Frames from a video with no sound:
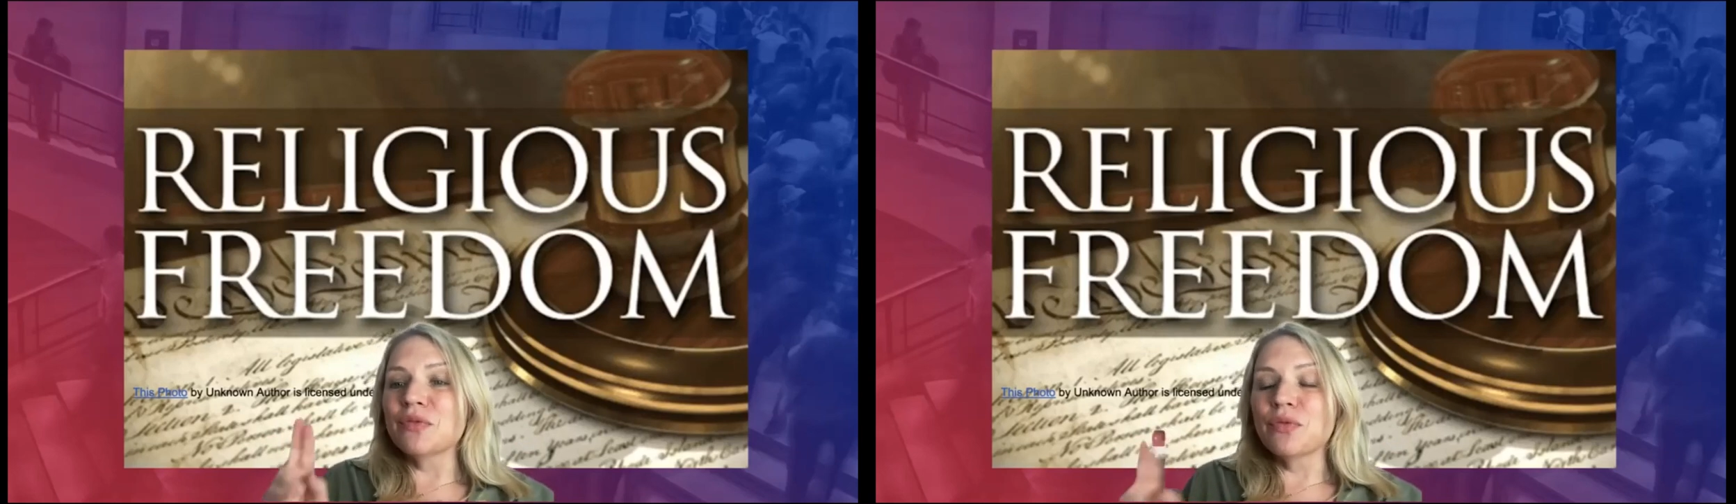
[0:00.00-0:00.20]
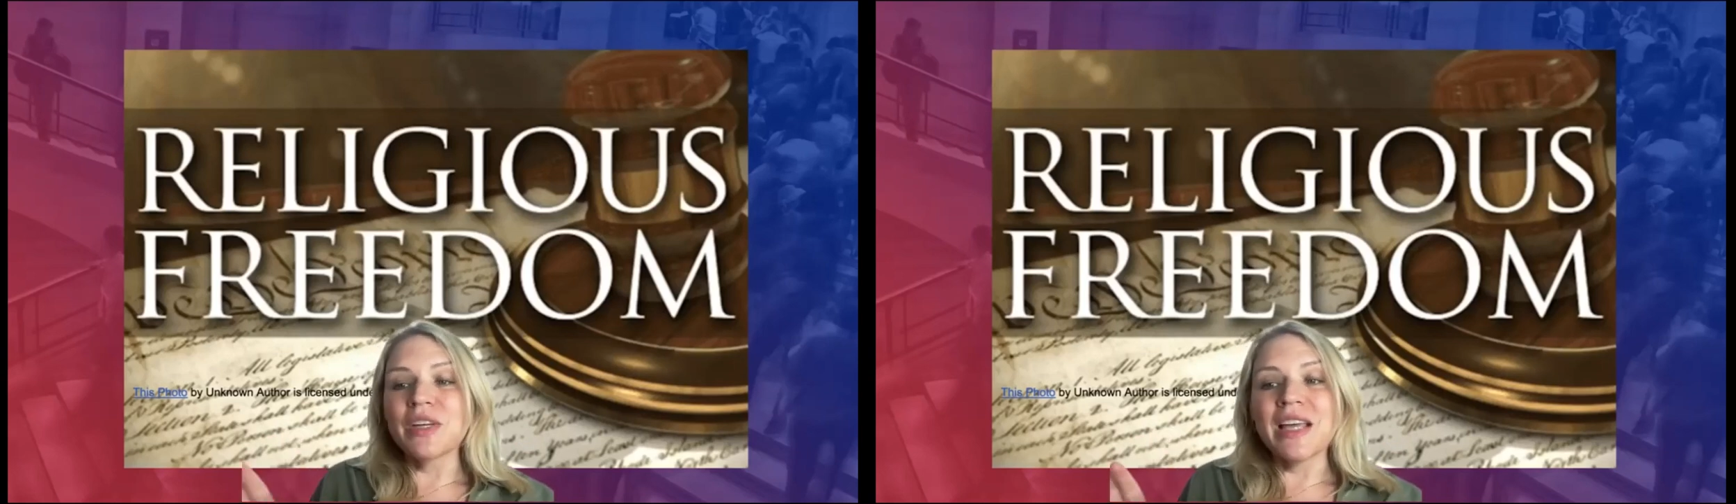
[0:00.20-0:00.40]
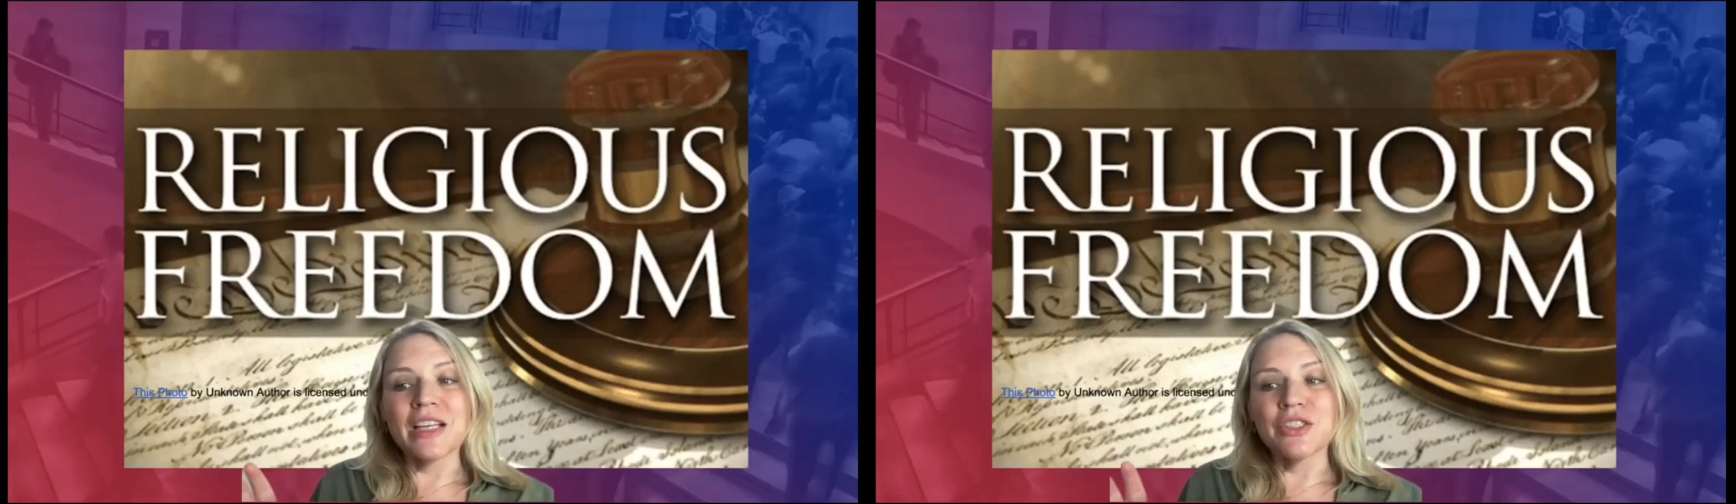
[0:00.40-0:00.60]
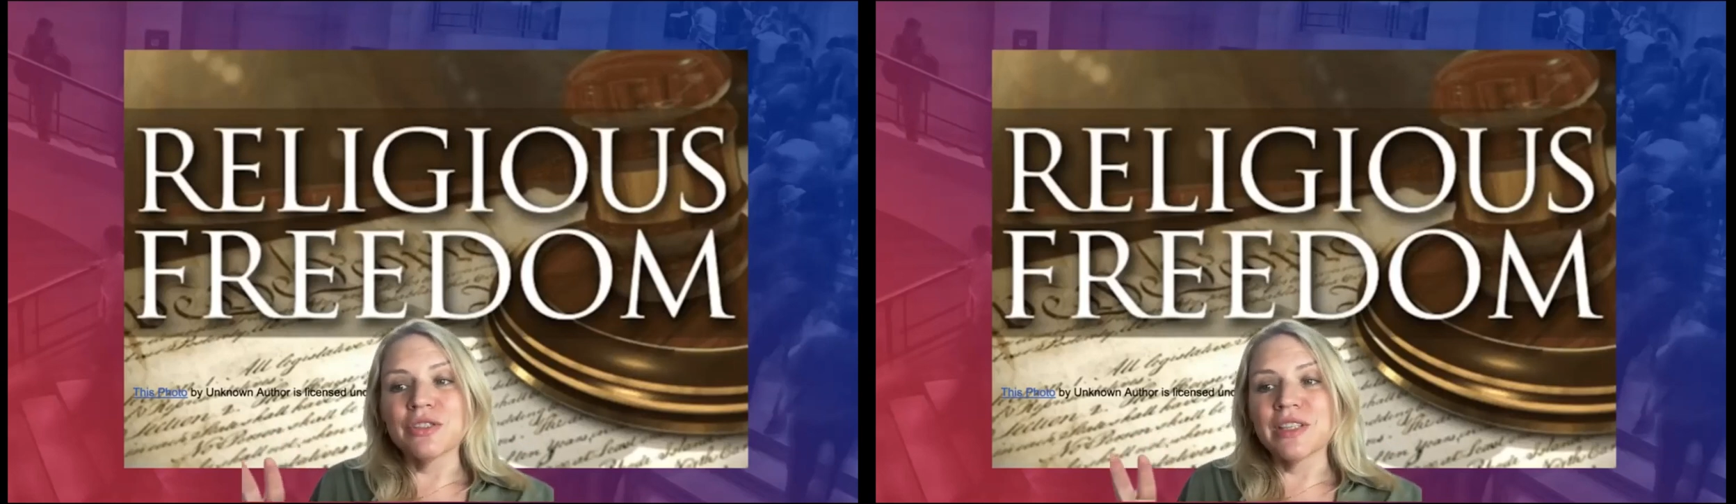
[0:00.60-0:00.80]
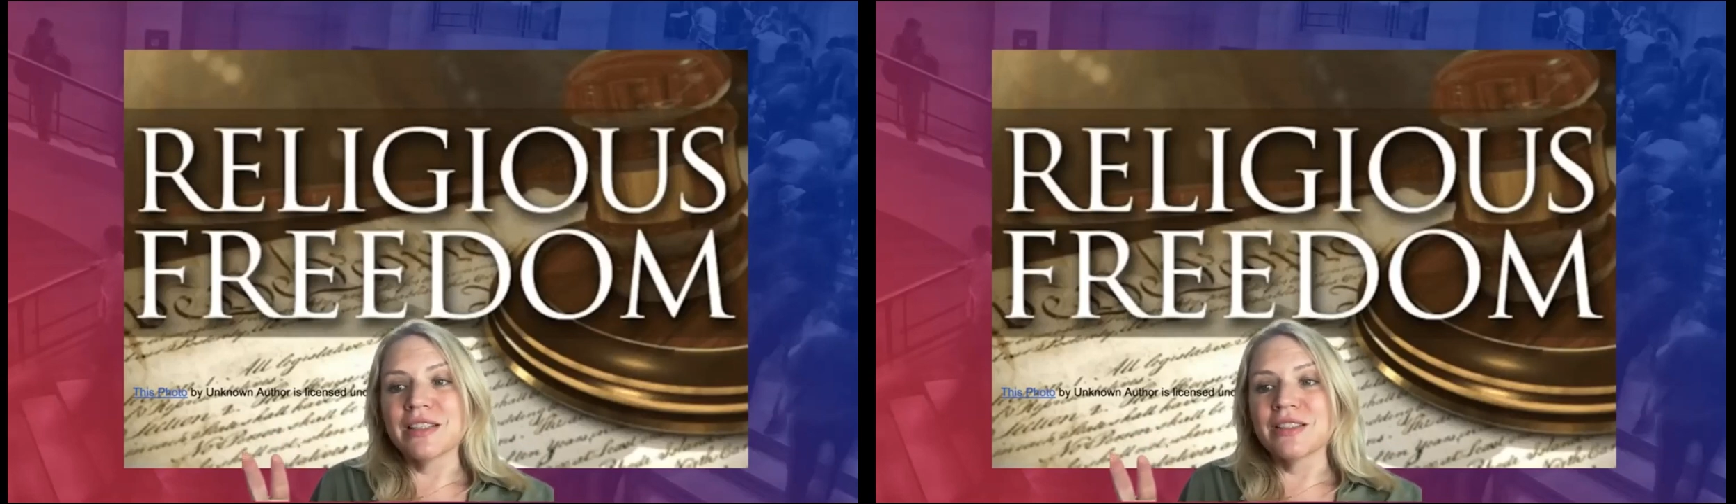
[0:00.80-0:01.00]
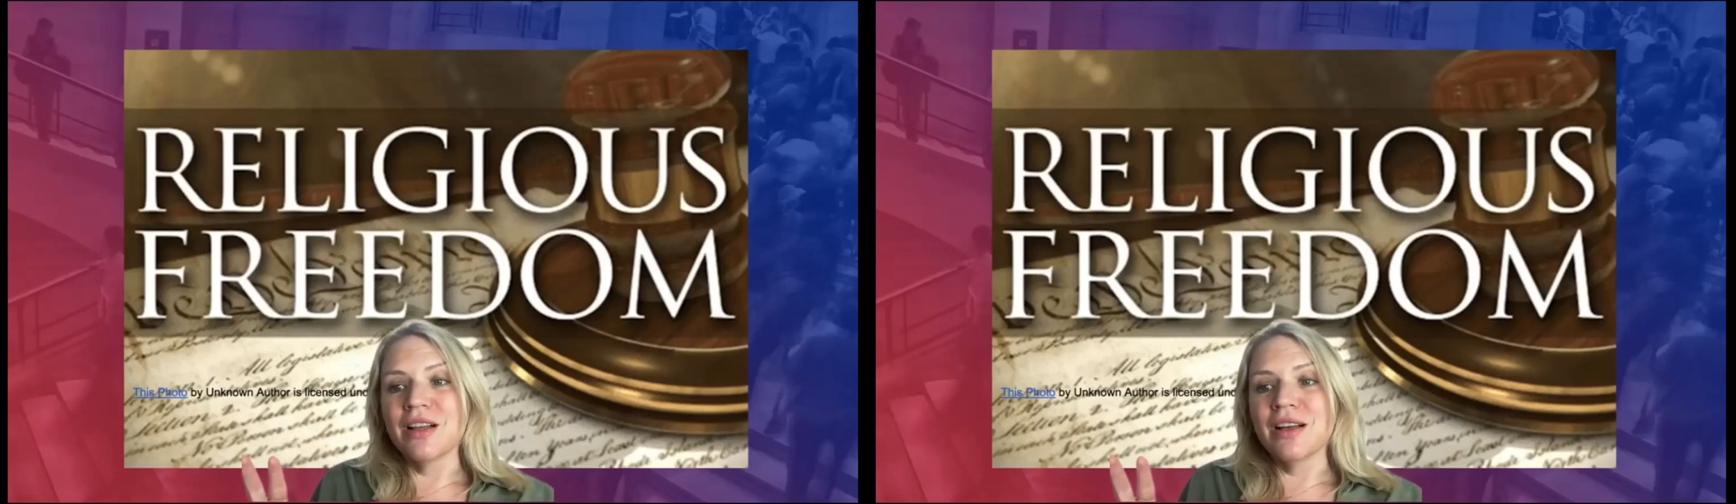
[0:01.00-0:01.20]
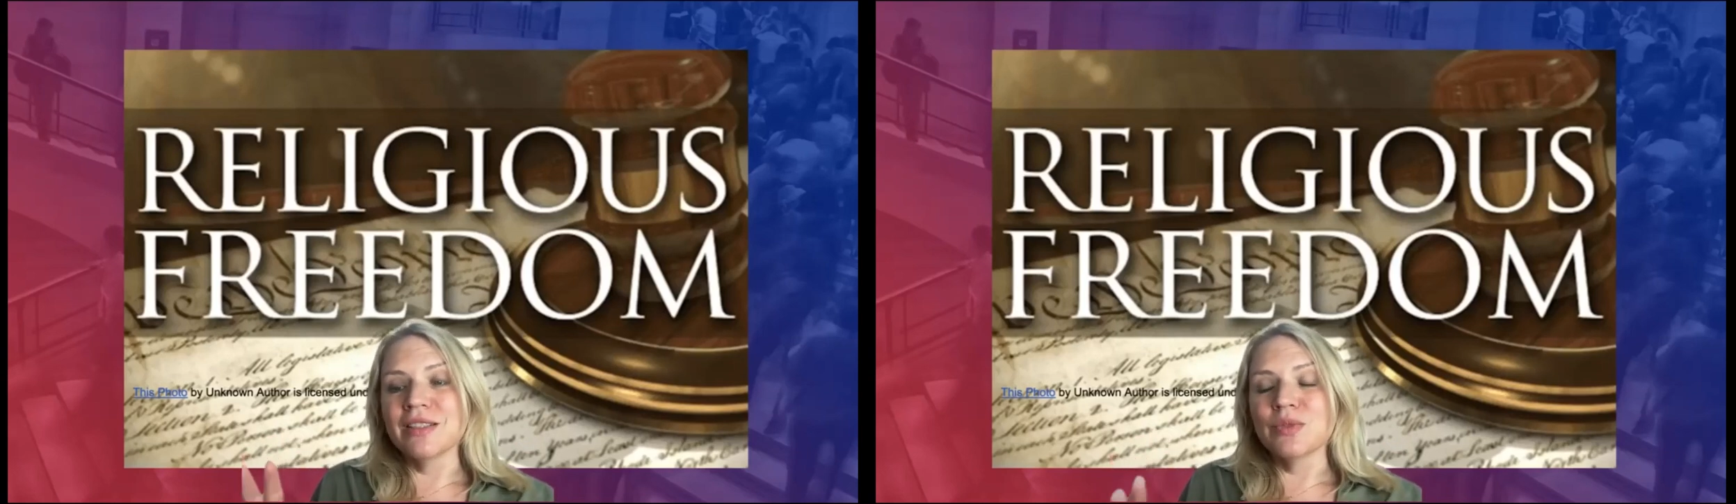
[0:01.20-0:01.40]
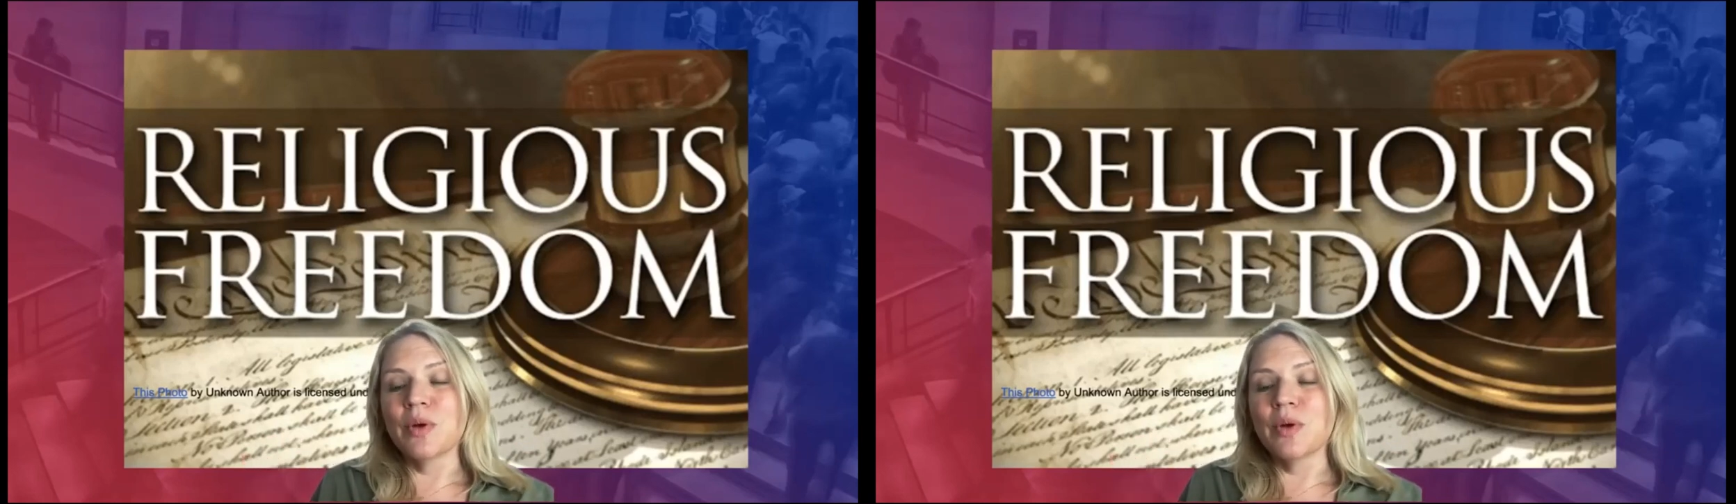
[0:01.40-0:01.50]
free exercise clause,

• _ASSIGNED TASK_: Drop the pictures and copy the data exactly.

• _EXPECTED ANSWER_:
Frames from a video with no sound:
[0:00.00-0:00.20]
[0:00.20-0:00.40]
[0:00.40-0:00.60]
[0:00.60-0:00.80]
[0:00.80-0:01.00]
[0:01.00-0:01.20]
[0:01.20-0:01.40]
[0:01.40-0:01.50]
free exercise clause,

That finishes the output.